Era una mujer dura. Había volado hasta la ciudad en mayo para presentar la demanda y, al volver a San Diego, le contó a su sobrina que había discutido con Glick. También dijo que la habían amenazado, pero quién lo había hecho exactamente no quedó claro. Su sobrina dijo que no le dio importancia a la amenaza: «Lo que realmente le interesaba era poner en orden todas sus deducciones fiscales para el juicio».
Glick había luchado discretamente contra las reclamaciones de Rand de ser socia del Stardust durante años, pero el repentino asesinato al estilo mafioso provocó que el oscuro litigio pasara de las páginas de economía a la portada.

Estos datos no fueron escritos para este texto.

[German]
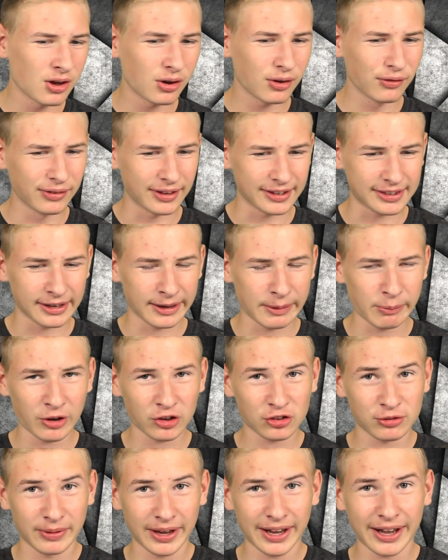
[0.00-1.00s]
und wird es dann
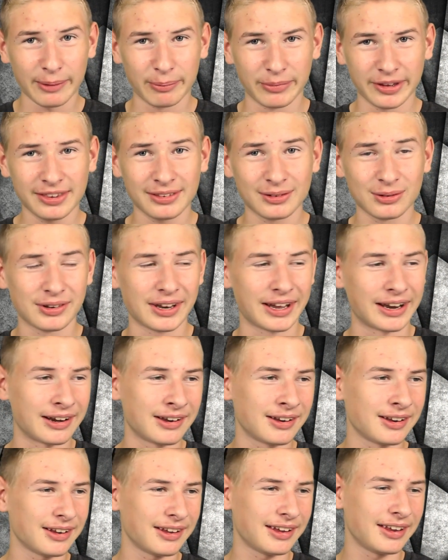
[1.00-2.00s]
immer schwerer, bis du
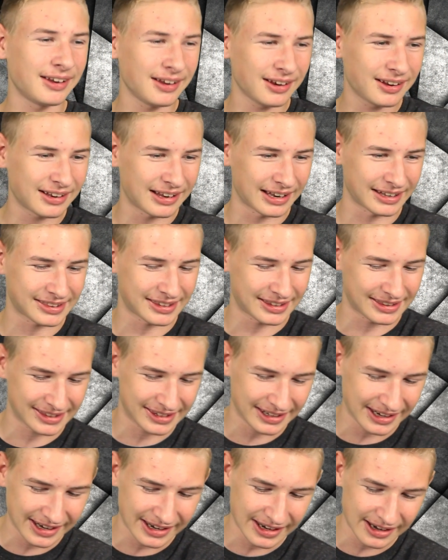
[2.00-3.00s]
dann in Klasse
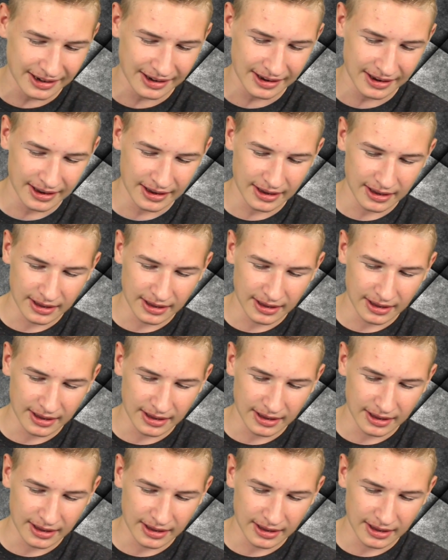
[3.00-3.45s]
10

Glick se enteró de que habían asesinado a Tamara Rand al descender del avión de Argent en Las Vegas, y los periodistas y cámaras de televisión le dieron la bienvenida preguntándole por su reacción ante el asesinato. Tras mostrarse conmocionado, subió en una limusina de Argent y huyó del lugar. Al día siguiente, el departamento de relaciones públicas de Argent emitió un comunicado que decía que si bien Glick conocía a Rand y tenía gratos recuerdos de su amistad con ella, no había más comentarios.